Value & affordability—here!

How much will students and their families pay to earn a million dollars?

That is a noteworthy question given that baccalaureate-degreed individuals over the course of their professional lives average $1 million more in earnings than those who have no more than a high school diploma.

Cost of greater earning power

While the prospect of earning $1 million more in income is appealing, the cost to do so continues to be a hot button issue within higher education. Tuition and other fees vary substantially among colleges and universities. But when you peel back the differences, one fact is obvious: the price tag of a college education—a Purdue education—at Purdue Calumet is among the lowest in Indiana.

During the current academic year, tuition and fees at Purdue Calumet for in-state undergraduate students is $231.95 per credit hour. So the charge for full time students enrolled in 15 credit hours in each of the fall and spring semesters—a reasonable plan for earning a baccalaureate degree in four years—is $6,958.50.

That charge is less than IU Northwest, Purdue West Lafayette and the vast majority of other Indiana colleges and universities. Add another $1,000 or so a year for textbooks, and the annual cost hovers around $8,000.

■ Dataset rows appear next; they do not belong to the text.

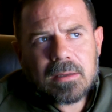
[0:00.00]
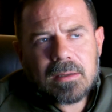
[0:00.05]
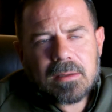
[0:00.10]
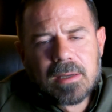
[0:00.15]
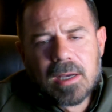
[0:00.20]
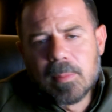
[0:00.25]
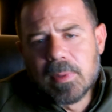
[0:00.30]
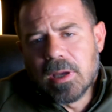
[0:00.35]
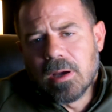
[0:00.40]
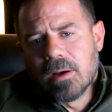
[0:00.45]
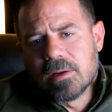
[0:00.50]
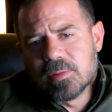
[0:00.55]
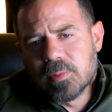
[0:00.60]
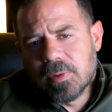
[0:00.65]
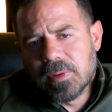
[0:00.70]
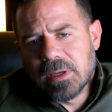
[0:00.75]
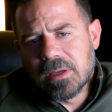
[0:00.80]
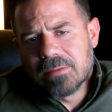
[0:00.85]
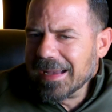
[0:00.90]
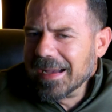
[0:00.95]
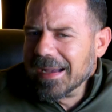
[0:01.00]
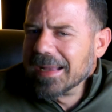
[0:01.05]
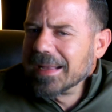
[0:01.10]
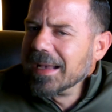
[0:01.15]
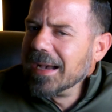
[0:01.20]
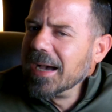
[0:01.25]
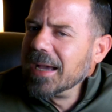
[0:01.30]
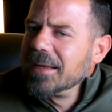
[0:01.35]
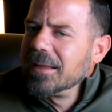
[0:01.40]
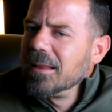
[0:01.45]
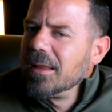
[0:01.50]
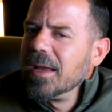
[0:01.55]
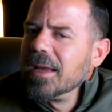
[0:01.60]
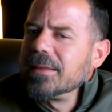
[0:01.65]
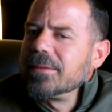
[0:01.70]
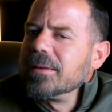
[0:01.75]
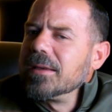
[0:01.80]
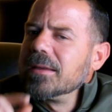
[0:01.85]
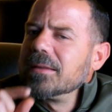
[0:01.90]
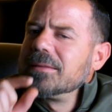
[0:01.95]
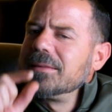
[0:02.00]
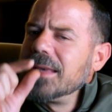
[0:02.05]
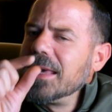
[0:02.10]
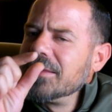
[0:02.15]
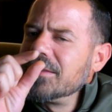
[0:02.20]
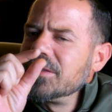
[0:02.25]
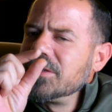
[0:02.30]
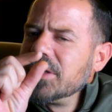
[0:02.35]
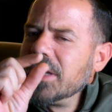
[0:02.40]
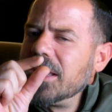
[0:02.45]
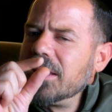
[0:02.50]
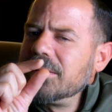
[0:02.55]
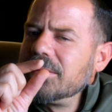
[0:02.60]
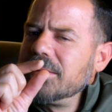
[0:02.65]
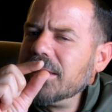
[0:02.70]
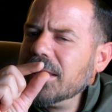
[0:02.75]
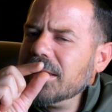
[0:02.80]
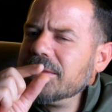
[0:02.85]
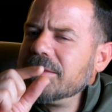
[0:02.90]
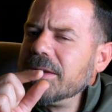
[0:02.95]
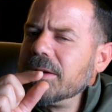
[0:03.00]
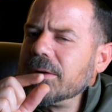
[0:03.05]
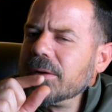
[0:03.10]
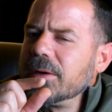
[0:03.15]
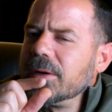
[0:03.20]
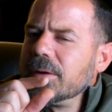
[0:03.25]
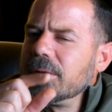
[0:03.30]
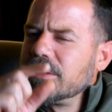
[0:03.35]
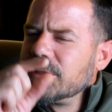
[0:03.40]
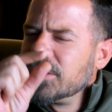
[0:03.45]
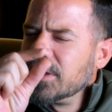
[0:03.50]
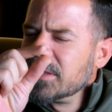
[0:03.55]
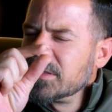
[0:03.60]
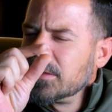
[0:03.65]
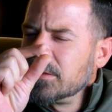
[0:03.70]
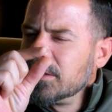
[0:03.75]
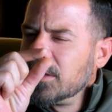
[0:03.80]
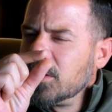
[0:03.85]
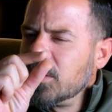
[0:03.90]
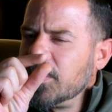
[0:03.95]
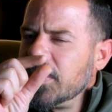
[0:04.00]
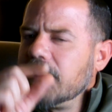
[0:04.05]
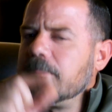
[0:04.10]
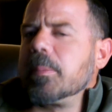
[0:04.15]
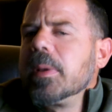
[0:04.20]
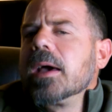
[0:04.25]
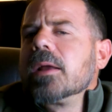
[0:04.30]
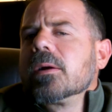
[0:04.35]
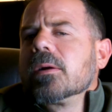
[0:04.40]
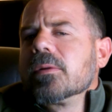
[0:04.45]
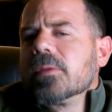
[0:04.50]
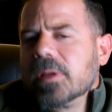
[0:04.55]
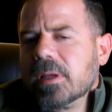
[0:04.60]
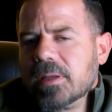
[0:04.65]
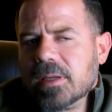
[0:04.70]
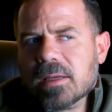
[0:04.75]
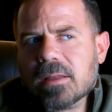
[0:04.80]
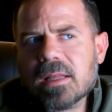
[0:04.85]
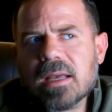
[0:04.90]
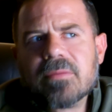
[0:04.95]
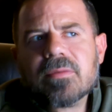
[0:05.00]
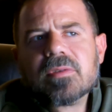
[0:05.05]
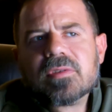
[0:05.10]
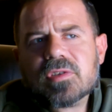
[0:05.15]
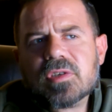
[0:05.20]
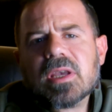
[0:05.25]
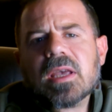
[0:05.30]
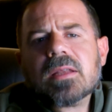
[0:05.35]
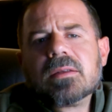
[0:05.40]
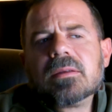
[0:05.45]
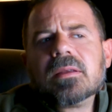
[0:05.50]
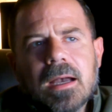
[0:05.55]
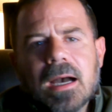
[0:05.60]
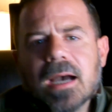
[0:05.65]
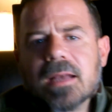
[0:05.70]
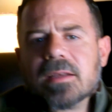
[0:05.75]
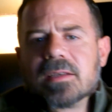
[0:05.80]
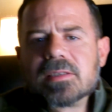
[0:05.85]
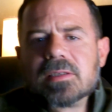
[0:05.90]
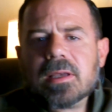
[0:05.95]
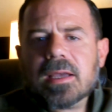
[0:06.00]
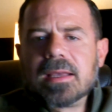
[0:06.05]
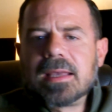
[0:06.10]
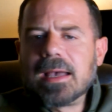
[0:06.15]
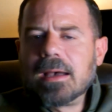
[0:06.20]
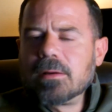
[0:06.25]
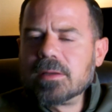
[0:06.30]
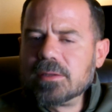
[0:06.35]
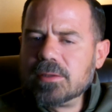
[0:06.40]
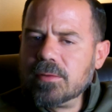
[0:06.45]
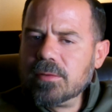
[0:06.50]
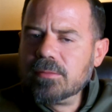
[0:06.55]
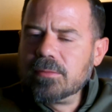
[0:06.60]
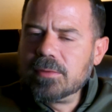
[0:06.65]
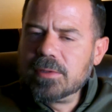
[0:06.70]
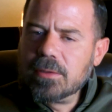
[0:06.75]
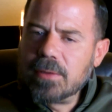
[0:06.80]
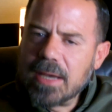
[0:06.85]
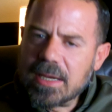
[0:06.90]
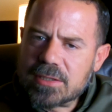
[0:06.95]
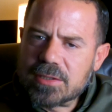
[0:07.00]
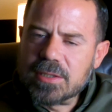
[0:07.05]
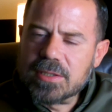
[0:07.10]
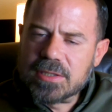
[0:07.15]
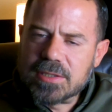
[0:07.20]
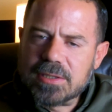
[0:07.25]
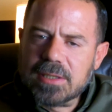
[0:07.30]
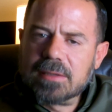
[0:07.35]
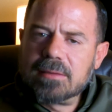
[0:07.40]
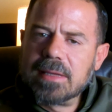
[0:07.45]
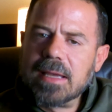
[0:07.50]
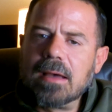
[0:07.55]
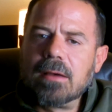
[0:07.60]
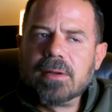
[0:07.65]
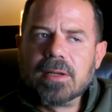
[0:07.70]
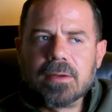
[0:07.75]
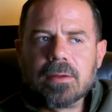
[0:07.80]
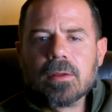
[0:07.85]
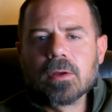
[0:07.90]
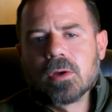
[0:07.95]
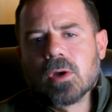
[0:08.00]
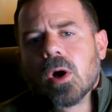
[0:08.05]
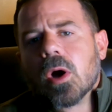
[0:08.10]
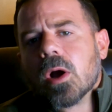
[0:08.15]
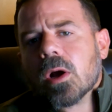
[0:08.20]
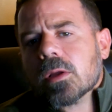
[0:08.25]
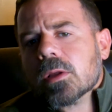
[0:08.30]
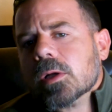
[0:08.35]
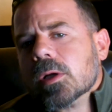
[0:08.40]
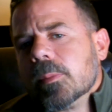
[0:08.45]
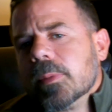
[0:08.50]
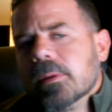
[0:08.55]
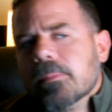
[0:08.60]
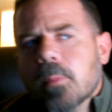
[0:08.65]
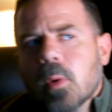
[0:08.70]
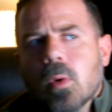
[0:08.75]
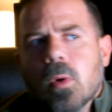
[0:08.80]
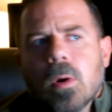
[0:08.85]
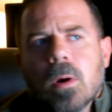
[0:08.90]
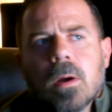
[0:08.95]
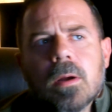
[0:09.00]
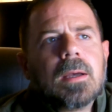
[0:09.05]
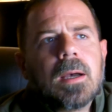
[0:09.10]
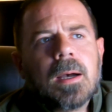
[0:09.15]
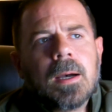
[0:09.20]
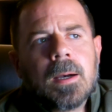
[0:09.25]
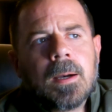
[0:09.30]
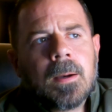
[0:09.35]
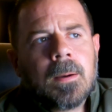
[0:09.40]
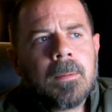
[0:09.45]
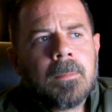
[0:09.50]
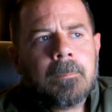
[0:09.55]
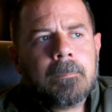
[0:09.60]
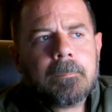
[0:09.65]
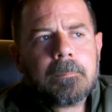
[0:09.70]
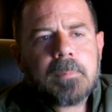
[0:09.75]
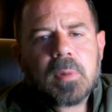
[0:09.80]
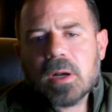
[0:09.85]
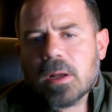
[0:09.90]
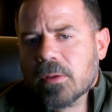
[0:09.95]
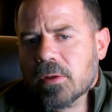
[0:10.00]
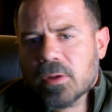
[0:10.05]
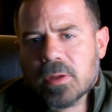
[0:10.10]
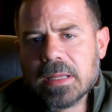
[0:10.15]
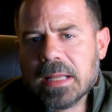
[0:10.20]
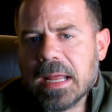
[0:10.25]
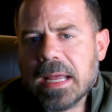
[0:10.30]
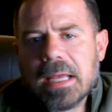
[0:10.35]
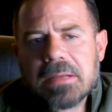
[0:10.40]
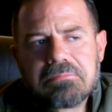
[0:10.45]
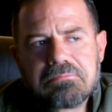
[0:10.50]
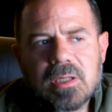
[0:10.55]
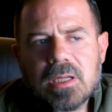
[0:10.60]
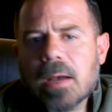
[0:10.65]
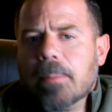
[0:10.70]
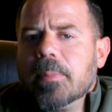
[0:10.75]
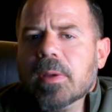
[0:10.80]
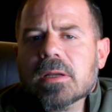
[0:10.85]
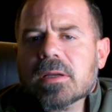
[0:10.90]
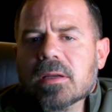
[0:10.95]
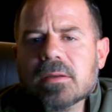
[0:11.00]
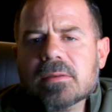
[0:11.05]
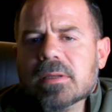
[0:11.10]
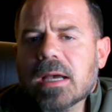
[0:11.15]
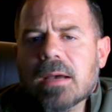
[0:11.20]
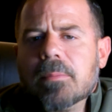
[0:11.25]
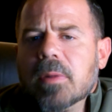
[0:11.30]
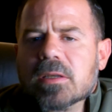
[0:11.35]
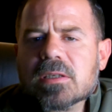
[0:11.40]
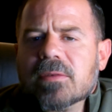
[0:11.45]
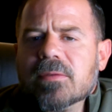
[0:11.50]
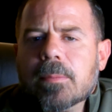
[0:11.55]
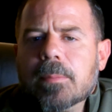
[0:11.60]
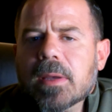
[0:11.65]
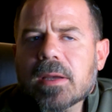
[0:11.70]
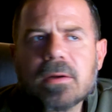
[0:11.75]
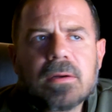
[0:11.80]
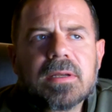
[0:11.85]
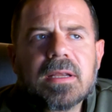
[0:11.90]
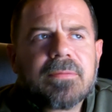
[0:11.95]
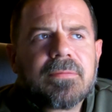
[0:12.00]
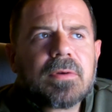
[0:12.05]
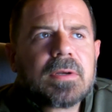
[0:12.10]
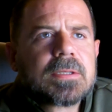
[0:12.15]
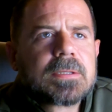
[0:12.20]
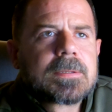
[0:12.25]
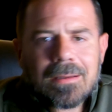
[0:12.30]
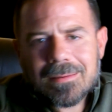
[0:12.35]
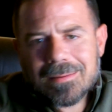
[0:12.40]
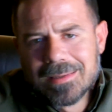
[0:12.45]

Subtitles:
I'll be honest with you, I kind of like the 10th gen interior just a little bit better than the 11th gen. I just like how you actually sit down into the car a little bit more. But other than that, not much of a bigger difference.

Pay $35,000 to earn $1 million?

So is it worth a four-year investment of some $35,000 give or take to earn a Purdue degree at Purdue Calumet that will pay off in earnings of $1 million?

Besides greater earning power, a four-year degree equips graduates with skills and knowledge needed to perform challenging jobs demanded by progressive, cutting edge employers—the type Indiana seeks to attract.

Such opportunities generate added revenue and value, contributing to a better developed and fortified economy for our region, state, nation and world.

Equipped for opportunities

These opportunities are why Purdue Calumet and other Indiana colleges/universities have been challenged to graduate more students with baccalaureate degrees.

In her 2013 State of Higher Education Address, Indiana Commissioner for Higher Education Teresa Lubbers noted that “nearly two-thirds of the jobs in Indiana this decade will require more than a high school diploma;” yet, “less than one-third of the state’s residents have a higher education.”

It is believed that a key factor in Indiana’s low ranking among adults with an education beyond high school (40th among 50 states) relates to the cost students must pay for their education. But as value and affordability go, higher education shoppers are hard pressed to find a better deal than Purdue Calumet.